O artista ressalta que a busca por uma ideia de essência e de simplicidade percorre toda a sua obra. Em texto feito para a exposição na Fundação Iberê Camargo, ele afirma que tenta “encontrar beleza na poética mais simples possível”. Isso, diz ele, é evidenciado em sua relação com estruturas – em criações anteriores, um exemplo disso é o “jardim de ossos” que em 2010 ele “plantou” no Museu da Casa Brasileira, em uma exposição com curadoria de Agnaldo Farias.

Em Ajuntamentos, seus troncos sustentados por bengalas são, novamente, estruturas, mas já “não tão confiáveis”, desequilibradas pelas próprias intervenções do artista, diz Tostes, seja pelo corte quanto pela tentativa de reconstrução “daquilo que não mais está lá”, ou seja, as árvores de onde vieram.

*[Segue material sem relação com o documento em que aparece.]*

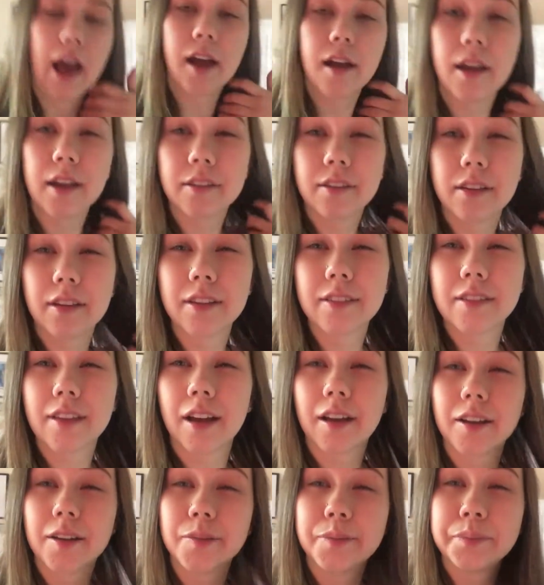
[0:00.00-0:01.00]
yeah it's gonna
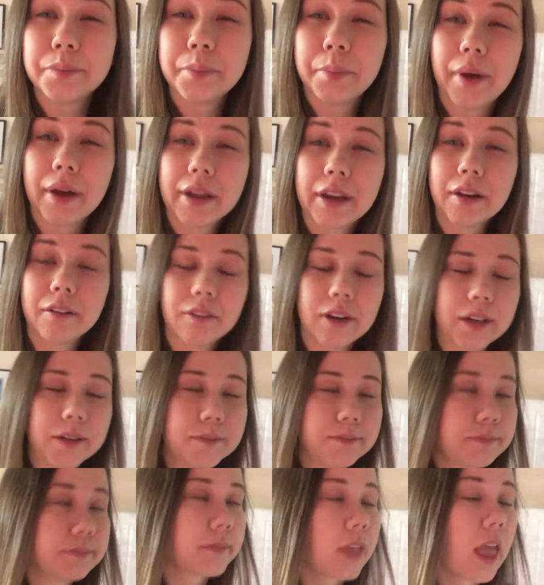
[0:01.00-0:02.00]
suck but you know what
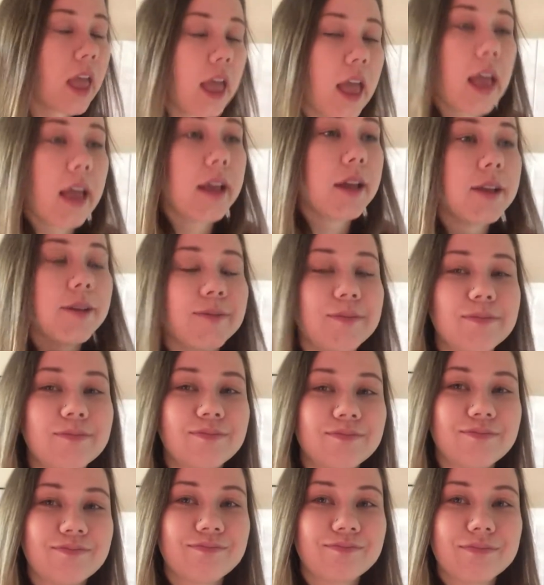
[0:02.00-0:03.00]

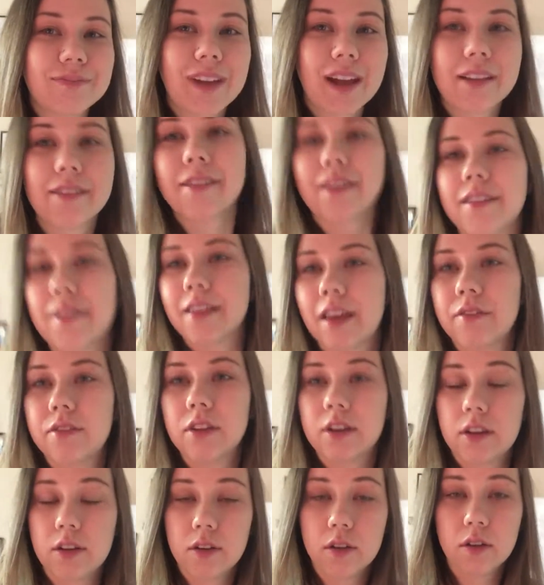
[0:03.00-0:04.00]
it's less I have
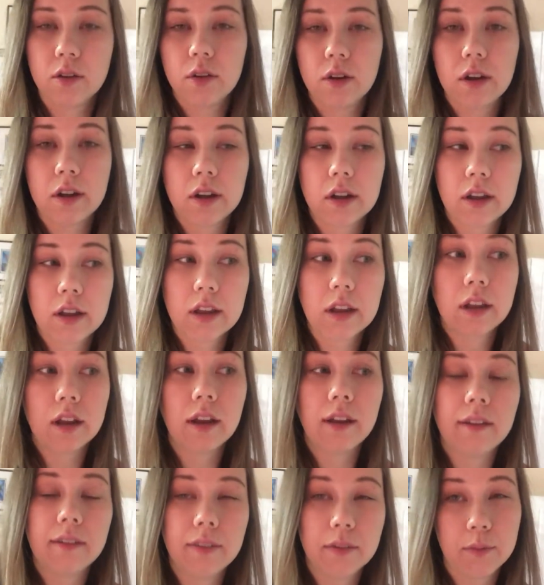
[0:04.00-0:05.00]
to do
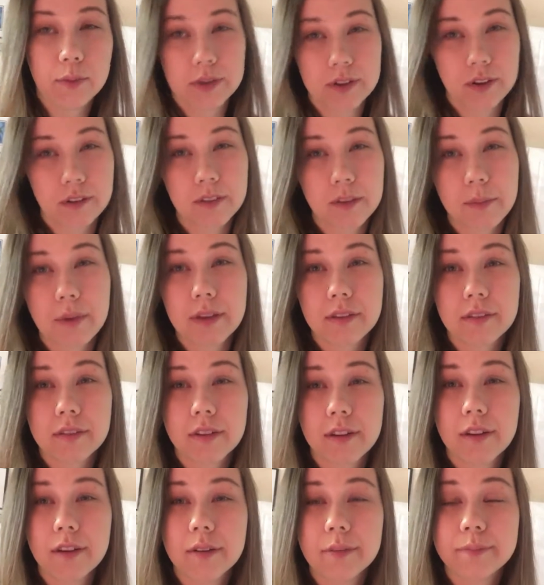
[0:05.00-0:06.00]
in the winter
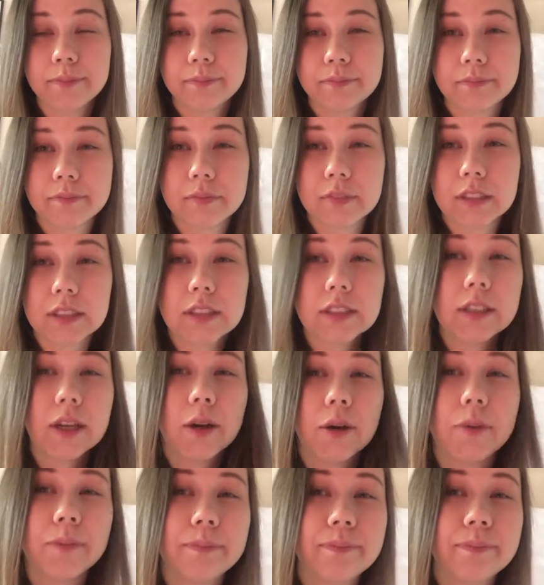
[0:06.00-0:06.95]
semester. So,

Tostes faz questão de ressaltar que Luciana Brito foi uma importante interlocutora no processo de criação de Ajuntamentos, tanto em São Paulo quanto em Porto Alegre. Já a galerista afirma que costuma trabalhar sempre de modo próximo aos artistas: “Eu lido muito deste jeito com aqueles que represento. É como uma parceria, em que conversamos sobre o projeto, ajudo com minha experiência com montagens etc.”, explica Luciana. “Ao mesmo tempo, eu dou muita liberdade aos artistas. Eles fazem suas exposições exatamente como planejaram”.

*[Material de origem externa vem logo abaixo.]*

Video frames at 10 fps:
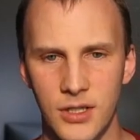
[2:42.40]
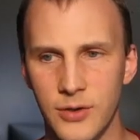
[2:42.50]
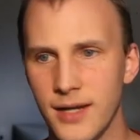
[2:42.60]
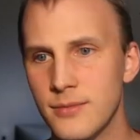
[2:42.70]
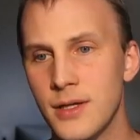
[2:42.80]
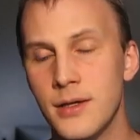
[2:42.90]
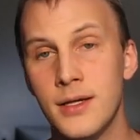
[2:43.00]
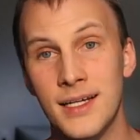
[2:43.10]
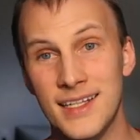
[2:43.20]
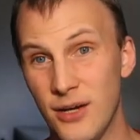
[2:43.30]
Okay,
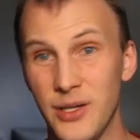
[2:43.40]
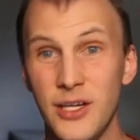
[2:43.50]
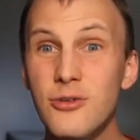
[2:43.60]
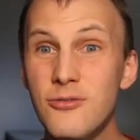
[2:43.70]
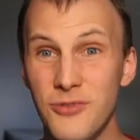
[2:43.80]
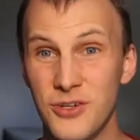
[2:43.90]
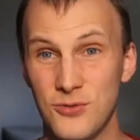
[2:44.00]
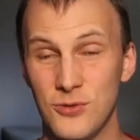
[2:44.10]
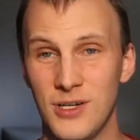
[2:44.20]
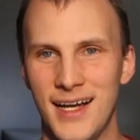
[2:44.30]
now here in
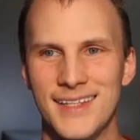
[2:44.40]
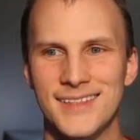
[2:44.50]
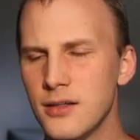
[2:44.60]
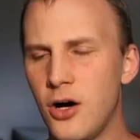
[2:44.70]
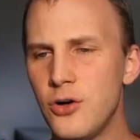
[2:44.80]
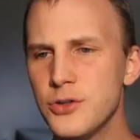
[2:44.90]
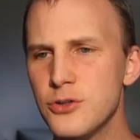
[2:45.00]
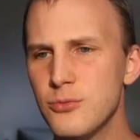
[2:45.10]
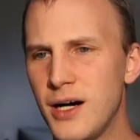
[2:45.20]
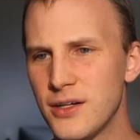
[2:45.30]
Visualize, all
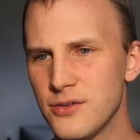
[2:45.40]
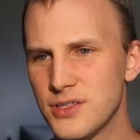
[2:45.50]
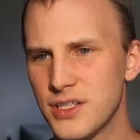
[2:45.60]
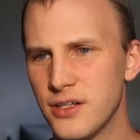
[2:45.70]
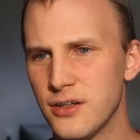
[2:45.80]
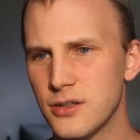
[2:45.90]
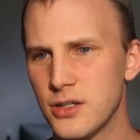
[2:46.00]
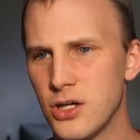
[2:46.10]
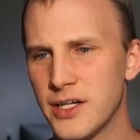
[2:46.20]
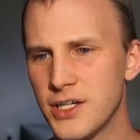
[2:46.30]
your models here
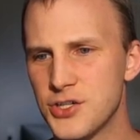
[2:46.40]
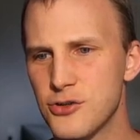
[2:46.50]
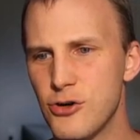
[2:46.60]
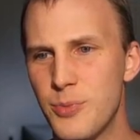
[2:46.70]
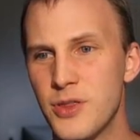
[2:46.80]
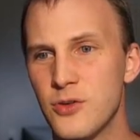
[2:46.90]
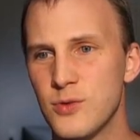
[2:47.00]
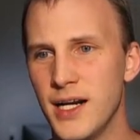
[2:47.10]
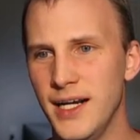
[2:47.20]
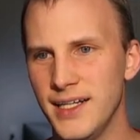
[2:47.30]
are going to show up in the
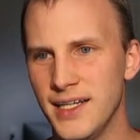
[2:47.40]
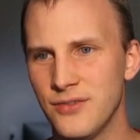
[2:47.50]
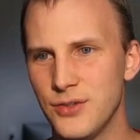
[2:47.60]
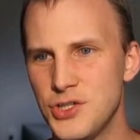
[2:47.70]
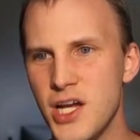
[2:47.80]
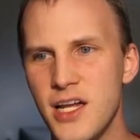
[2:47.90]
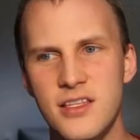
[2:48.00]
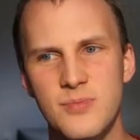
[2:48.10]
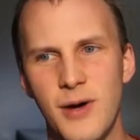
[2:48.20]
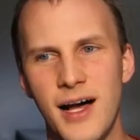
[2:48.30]
right. And if you check
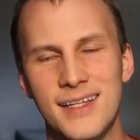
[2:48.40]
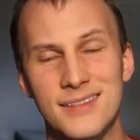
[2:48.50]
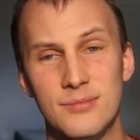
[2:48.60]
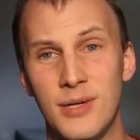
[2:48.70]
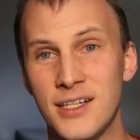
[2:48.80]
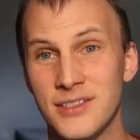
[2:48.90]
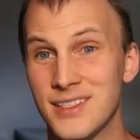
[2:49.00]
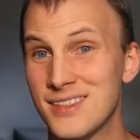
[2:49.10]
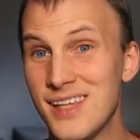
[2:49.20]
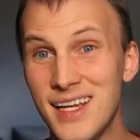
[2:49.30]
this box,
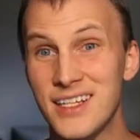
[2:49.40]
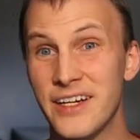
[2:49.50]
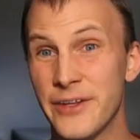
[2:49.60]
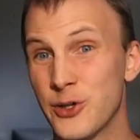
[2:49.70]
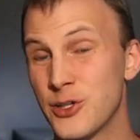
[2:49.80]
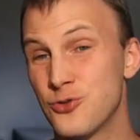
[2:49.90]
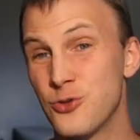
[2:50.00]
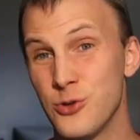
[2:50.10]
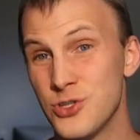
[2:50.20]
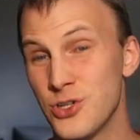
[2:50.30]
models assigned to other
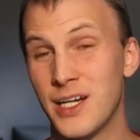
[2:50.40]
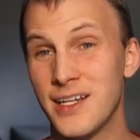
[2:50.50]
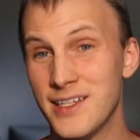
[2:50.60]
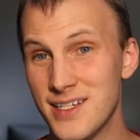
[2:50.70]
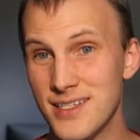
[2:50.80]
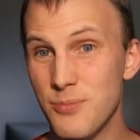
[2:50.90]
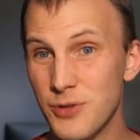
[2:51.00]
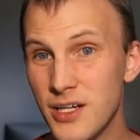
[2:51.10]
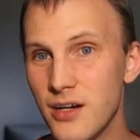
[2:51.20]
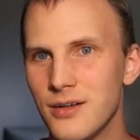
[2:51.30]
controllers are going to
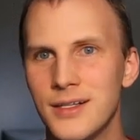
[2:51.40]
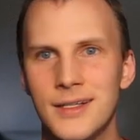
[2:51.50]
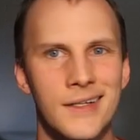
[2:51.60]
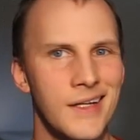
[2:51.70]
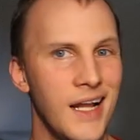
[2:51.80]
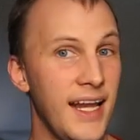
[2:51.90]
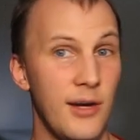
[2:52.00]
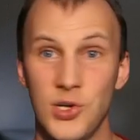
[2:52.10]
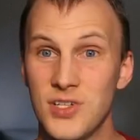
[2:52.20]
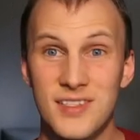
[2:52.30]
disappear.
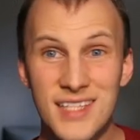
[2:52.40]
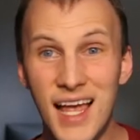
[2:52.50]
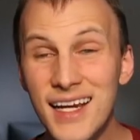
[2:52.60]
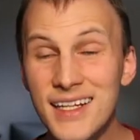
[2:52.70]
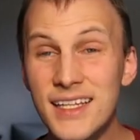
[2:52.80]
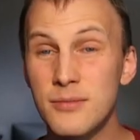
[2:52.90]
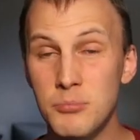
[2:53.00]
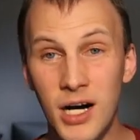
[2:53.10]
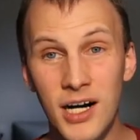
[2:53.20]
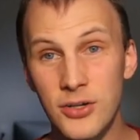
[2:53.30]
Now
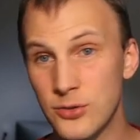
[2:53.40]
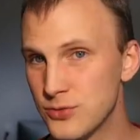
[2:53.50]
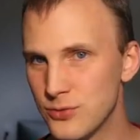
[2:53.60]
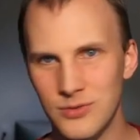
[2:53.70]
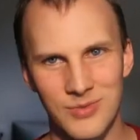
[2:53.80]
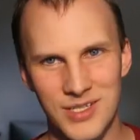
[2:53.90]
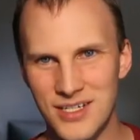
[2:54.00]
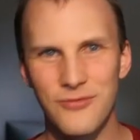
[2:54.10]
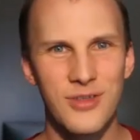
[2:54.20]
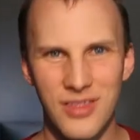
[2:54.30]
assigning models or the
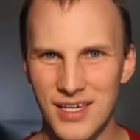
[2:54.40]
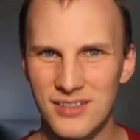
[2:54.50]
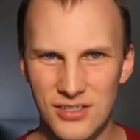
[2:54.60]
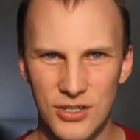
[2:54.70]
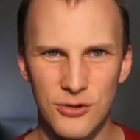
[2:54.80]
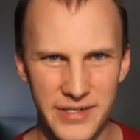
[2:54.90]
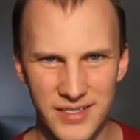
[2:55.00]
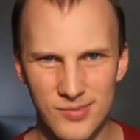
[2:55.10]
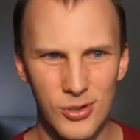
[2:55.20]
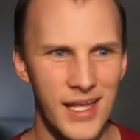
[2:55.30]
different things in your
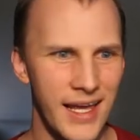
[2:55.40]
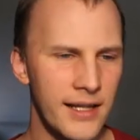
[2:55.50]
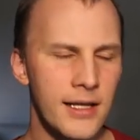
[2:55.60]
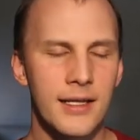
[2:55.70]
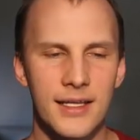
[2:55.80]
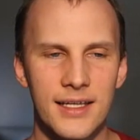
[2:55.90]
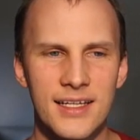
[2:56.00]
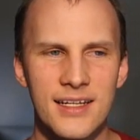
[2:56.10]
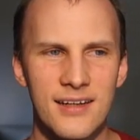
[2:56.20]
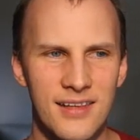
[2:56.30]
display
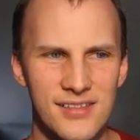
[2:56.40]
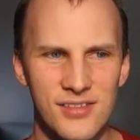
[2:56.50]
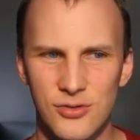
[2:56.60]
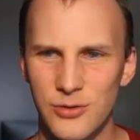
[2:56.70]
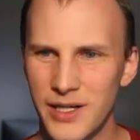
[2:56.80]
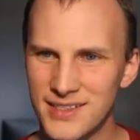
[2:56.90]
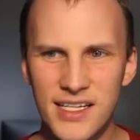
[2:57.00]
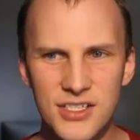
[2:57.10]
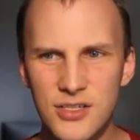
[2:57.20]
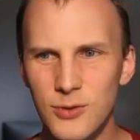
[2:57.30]
in this screen is
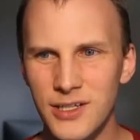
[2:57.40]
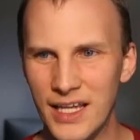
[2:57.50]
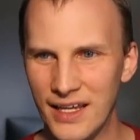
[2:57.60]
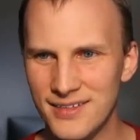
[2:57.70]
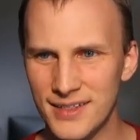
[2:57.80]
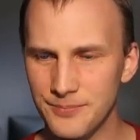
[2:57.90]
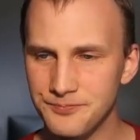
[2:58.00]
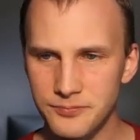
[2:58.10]
actually really easy.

Parte desta parceria com Luciana Brito, que frequentava de modo recorrente o estúdio do artista, garantiu a Tostes a possibilidade de produzir suas peças, em especial os grandes troncos de madeira, em São Paulo, numa oficina que a galerista conseguiu prover. Também na Fundação Iberê Camargo, conta Luciana, a galeria foi bastante participante na instalação das obras de Tostes. “É preciso ressaltar que o Emilio Kalil também dá muita abertura para essas colaborações. Ao fim, foi um trabalho feito a seis mãos”, assevera.

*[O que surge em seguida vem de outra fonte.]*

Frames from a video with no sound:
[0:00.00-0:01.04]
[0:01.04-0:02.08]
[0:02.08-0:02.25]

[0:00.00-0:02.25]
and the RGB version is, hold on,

Luciana salienta ainda que Ajuntamentos ampliou o leque artístico Afonso Tostes. “Ele abriu várias frentes em ambas exposições. Os trabalhos com jornais, que não haviam sido mostrados em São Paulo, são um exemplo. Já as esculturas são todas inéditas, e as pinturas estão fazendo muito sucesso porque ele sempre foi mais conhecido como escultor. Inclusive do ponto comercial podemos afirmar que a gente vendeu superbem”.

Ainda que haja novidades em Ajuntamentos, Luciana faz questão de ressaltar que há sempre muita coerência no trabalho de Tostes. “Ele tem uma investigação muito própria, em que se utiliza de materiais que vai encontrando e recolhendo, algo que também vale para as ferramentas que usa. Dentro desse universo, que pode parecer limitado, ele consegue uma variação superimportante de narrativas sobre a natureza”, argumenta. No panorama da arte contemporânea brasileira, afirma Luciana, Tostes tem uma presença de destaque, com um trabalho muito singular, em que é fiel à sua pesquisa como artista, desde os anos 1980 ou mesmo um pouco antes.